Cette mesure salutaire, à plusieurs endroits, devrait cependant être complétée, en donnant la possibilité aux exportateurs d’investir, leurs propres ressources financières, à l’étranger pour accompagner leur activité légale et la développer (5), sans passer par le marché parallèle (6). 

Il semble que la situation actuelle est propice pour l’introduction de réformes structurelles, même à doses homéopathiques, il suffit simplement de prendre des décisions courageuses donc politiques. 

M.G.

Notes

(1) A l’évidence, le règlement n°2014-04, relatif aux conditions de transfert de capitaux au titre de l’investissement à l’étranger par des personnes morales de droit algérien complémentaire à leurs activités de production de biens et services en Algérie, mérite d’être révisé de manière également à assurer la cohérence globale des mesures économiques (objectifs d’exportation) d’une part et celles monétaires et financières (libéralisation des transferts) d’autre part.  

(2) Force est de constater que cette réglementation a échoué dans cette mission puisque des Millions voire des Milliards en devises se sont évaporés dans la nature pour se voir ensuite transformés en acquisition des biens immobiliers à l’étranger et en particulier en France, de manière totalement illégale, tant vis-à-vis de la réglementation algérienne que celle étrangère !

(3) L’allocation légale en devises, de quelques 160 Euros par personne et par voyage à l’étranger, est tellement ridicule qu’elle contribue à alimenter le marché parallèle de devises florissant, qui défie, par son ampleur, le marché officiel et crée des réseaux mafieux ancrés profondément dans les pratiques, tant et si bien qu’elles deviennent « quasi-légales ».   

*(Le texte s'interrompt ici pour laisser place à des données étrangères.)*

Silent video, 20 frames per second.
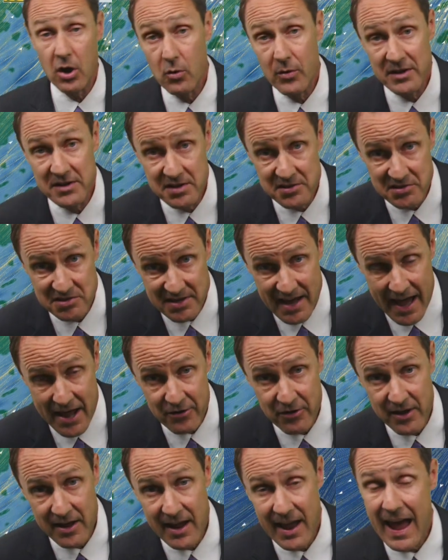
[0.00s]
go into
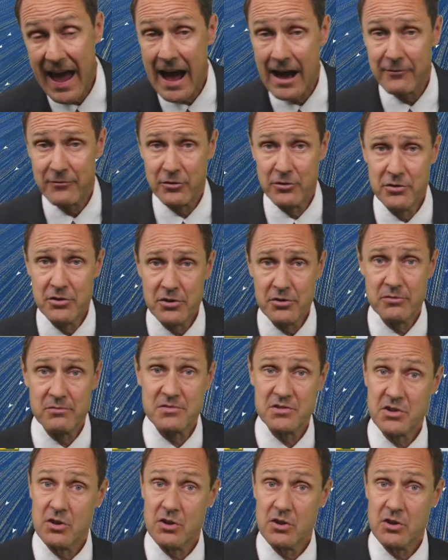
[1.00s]
Saturday afternoon.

(4) Le taux officiel de l’Euro se situe autour de 165,6 DA, alors que celui du marché parallèle tourne autour de 220 DA, selon le volume des transactions, soit un différentiel de 54,4 DA par Euro.

(5) Il ne s’agit pas de permettre aux exportateurs d’acquérir des résidences et autres biens immobiliers personnels à l’étranger mais d’investir dans des biens et services (hangars, commerces, succursales, études de marché, transports…) en relation avec leurs activités légales. 

(6) Il est assez souvent constaté que la législation algérienne alimente elle-même la fraude et de plus rend les opérateurs honnêtes délinquants au regard même de ses propres textes !

Auteur
Dr Mourad Goumiri, Professeur associé.